CLAUDE.md

Project Overview

zipcode is a Rust-based local-only AI coding agent. It runs GGUF models via llama.cpp (Rust bindings) or candle, providing Claude Code-like functionality (file editing, shell execution, code search) offline by default, with explicit user-requested GitHub repository fetching as the network exception. Designed for air-gapped environments — ships as a single ZIP.

Wiki

Project knowledge base at wiki/. Read wiki/index.md for page catalog.
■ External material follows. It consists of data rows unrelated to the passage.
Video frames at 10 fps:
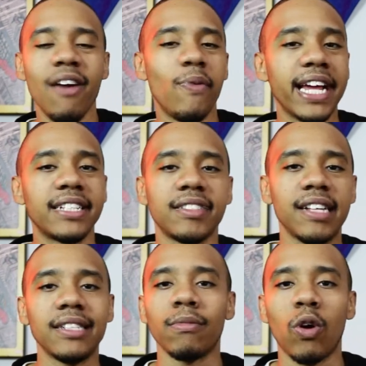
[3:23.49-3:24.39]
We get to
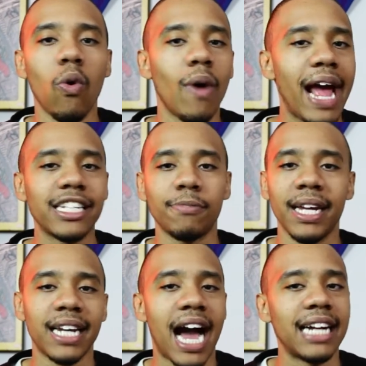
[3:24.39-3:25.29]
see some cool
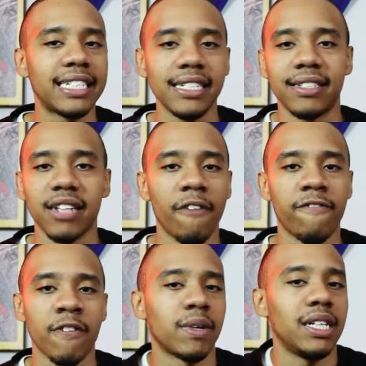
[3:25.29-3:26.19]
espionage stuff
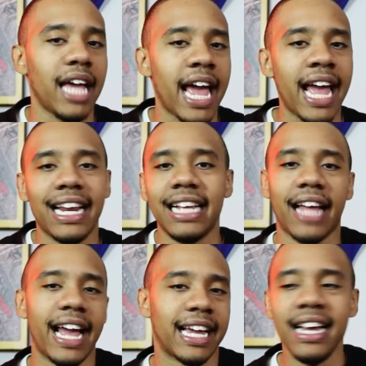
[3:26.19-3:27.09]
from Clint. He
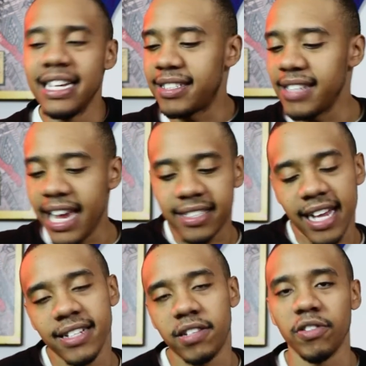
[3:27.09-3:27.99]
like sneaks
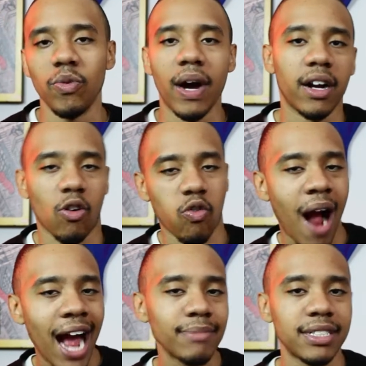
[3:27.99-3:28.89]
into a
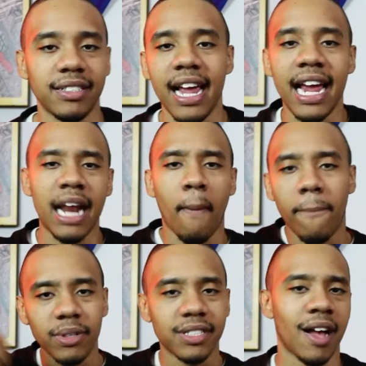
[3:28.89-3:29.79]
crime scene and
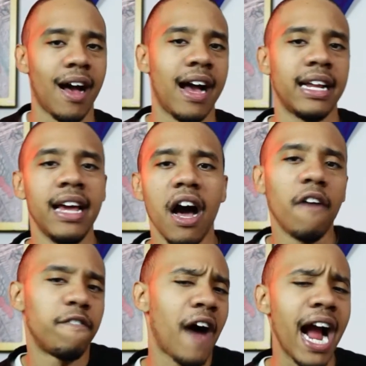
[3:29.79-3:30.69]
puts on a
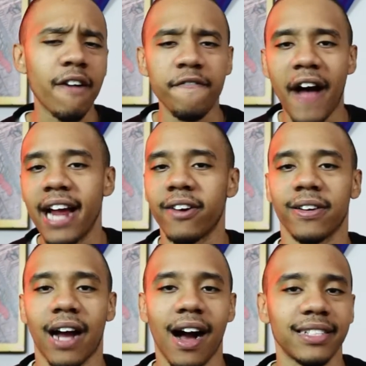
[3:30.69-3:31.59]

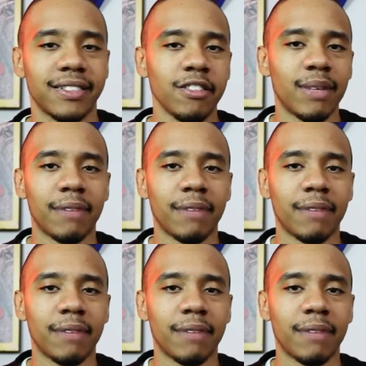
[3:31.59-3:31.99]
firefighter costume.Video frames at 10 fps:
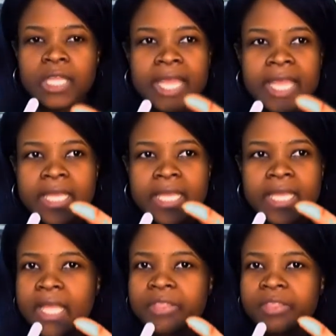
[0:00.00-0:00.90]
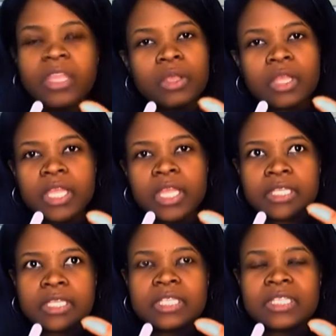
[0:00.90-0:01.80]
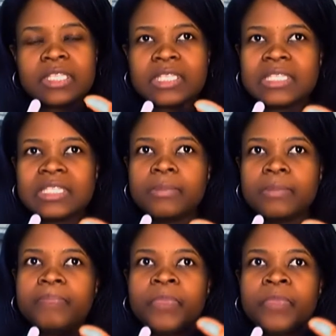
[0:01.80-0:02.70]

and I think it is a system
When learning something new about the project, update or create wiki pages.

Stack

Language: Rust 2021
Workspace: 4 crates (inference, tools, runtime, cli)
Inference backends: llama-cpp-2 (default feature: candle, optional: llama-cpp)
CLI: clap, rustyline, termimad

Build & Test

# Build (candle backend only, default)
cargo build --release

# Build with llama-cpp backend (requires cmake + libclang-dev)
cargo build --release -p zipcode-inference --features llama-cpp

# Build CLI with llama-cpp
# First: set features = ["llama-cpp"] in crates/cli/Cargo.toml for zipcode-inference dep
cargo build --release -p zipcode

# Test
cargo test --workspace

# Lint
cargo clippy --workspace --all-targets -- -D warnings

# Format
cargo fmt --all -- --check

Architecture

cli → runtime → inference
         ↓
       tools

inference — GGUF model loading, tokenization, streaming generation, Gemma chat template
tools — 11 tool implementations behind Tool trait + ToolRegistry
runtime — Agentic conversation loop, config, permissions, sessions
cli — REPL, one-shot mode, doctor command

Key Patterns

InferenceProvider trait abstracts inference backends (candle, llama-cpp, mock)
ConversationLoop is generic over Box<dyn InferenceProvider>
MockInferenceProvider queues predetermined responses for testing
Tool output auto-truncated at 8KB (MAX_TOOL_OUTPUT_BYTES)
Path traversal prevention via resolve_and_validate_path() in all file tools
Tool-call loop capped at 25 iterations (MAX_TOOL_ITERATIONS)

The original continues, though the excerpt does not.